—Méchante! dit-elle en lui lançant un regard qui fondait tous les sentiments en une sensation céleste. Non, je suis souffrante, voilà tout. Alors quittez-moi, mon ami. Ne sera-ce pas user de vos droits d’homme? Nous devons toujours vous plaire, vous délasser, être toujours gaies, et n’avoir que les caprices qui vous amusent. Que dois-je faire, mon ami? Voulez-vous que je chante, que je danse, quand la fatigue m’ôte l’usage de la voix et des jambes? Messieurs, fussions-nous à l’agonie, nous devons encore vous sourire! Vous appelez cela, je crois, régner. Les pauvres femmes! je les plains. Dites-moi, vous les abandonnez quand elles vieillissent, elles n’ont donc ni cœur ni âme? Eh! bien, j’ai plus de cent ans, Wilfrid, allez-vous-en! allez aux pieds de Minna.
—Oh! mon éternel amour!
—Savez-vous ce que c’est que l’éternité? Taisez-vous, Wilfrid. Vous me désirez et vous ne m’aimez pas. Dites-moi, ne vous rappelé-je pas bien quelque femme coquette?
—Oh! certes, je ne reconnais plus en vous la pure et céleste jeune fille que j’ai vue pour la première fois dans l’église de Jarvis.
A ces mots, Séraphîta se passa les mains sur le front, et quand elle se dégagea la figure, Wilfrid fut étonné de la religieuse et sainte expression qui s’y était répandue.
—Vous avez raison, mon ami.

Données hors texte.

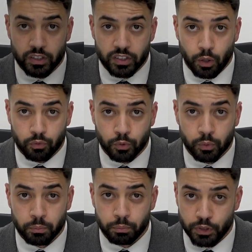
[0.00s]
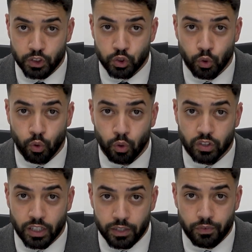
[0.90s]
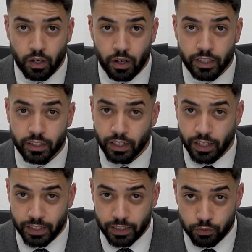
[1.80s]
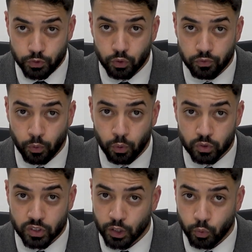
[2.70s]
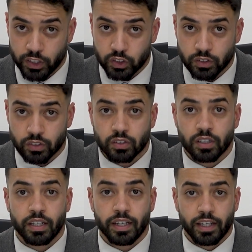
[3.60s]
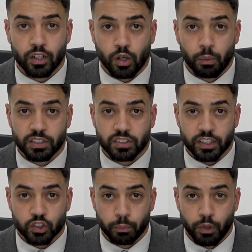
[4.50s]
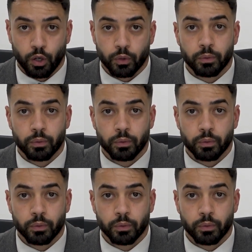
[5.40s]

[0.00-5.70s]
this helpful, be sure to leave a like and leave your thoughts and questions in the comment section below.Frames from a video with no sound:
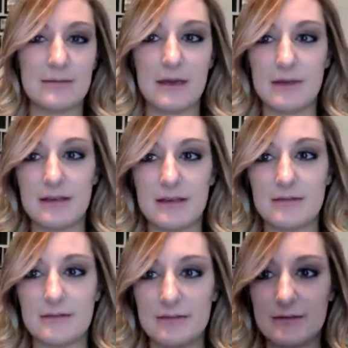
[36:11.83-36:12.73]
maybe
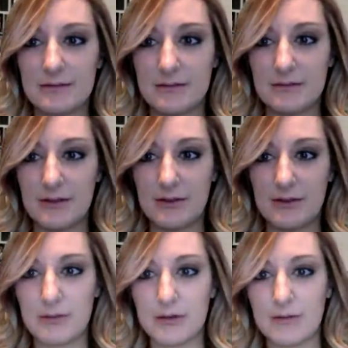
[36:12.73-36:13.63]
you
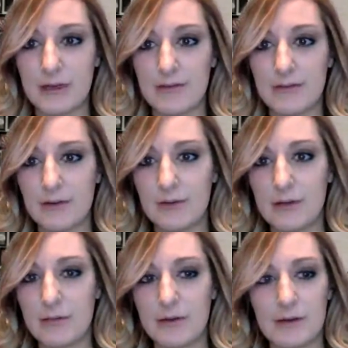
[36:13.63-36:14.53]
can put whatever you
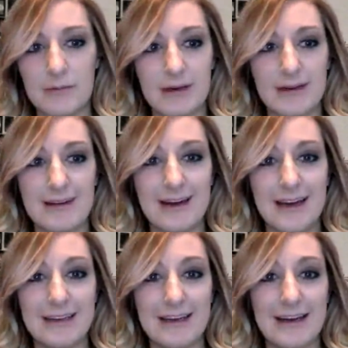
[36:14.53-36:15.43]
want to put. But
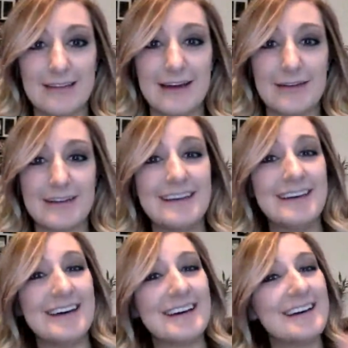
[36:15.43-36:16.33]
that one,
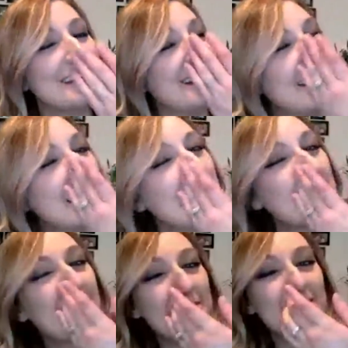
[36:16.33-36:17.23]
like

J’ai toujours tort de mettre les pieds sur votre terre.
—Oui, chère Séraphîta, soyez mon étoile, et ne quittez pas la place d’où vous répandez sur moi de si vives lumières.

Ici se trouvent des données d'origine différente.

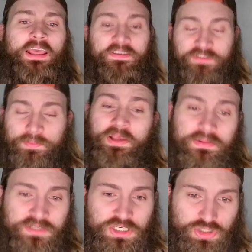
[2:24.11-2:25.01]
If it
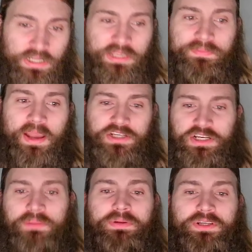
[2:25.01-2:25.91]
becomes a striking
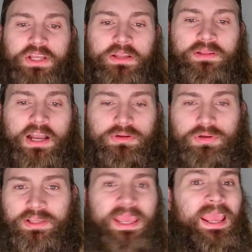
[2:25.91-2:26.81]
match and
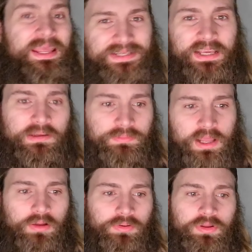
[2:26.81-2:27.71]
Loughran can't take him
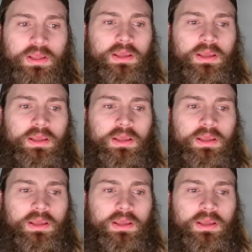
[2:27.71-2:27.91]
down,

En achevant ces mots, il avança la main pour prendre celle de la jeune fille, qui la lui retira sans dédain ni colère. Wilfrid se leva brusquement, et s’alla placer près de la fenêtre, vers laquelle il se tourna pour ne pas laisser voir à Séraphîta quelques larmes qui lui roulèrent dans les yeux.
—Pourquoi pleurez-vous? lui dit-elle. Vous n’êtes plus un enfant, Wilfrid. Allons, revenez près de moi, je le veux. Vous me boudez quand je devrais me fâcher. Vous voyez que je suis souffrante, et vous me forcez, je ne sais par quels doutes, de penser, de parler, ou de partager des caprices et des idées qui me lassent. Si vous aviez l’intelligence de ma nature, vous m’auriez fait de la musique, vous auriez endormi mes ennuis; mais vous m’aimez pour vous et non pour moi.
L’orage qui bouleversait le cœur de Wilfrid fut soudain calmé par ces paroles; il se rapprocha lentement pour mieux contempler la séduisante créature qui gisait étendue à ses yeux, mollement couchée, la tête appuyée sur sa main et accoudée dans une pose décevante.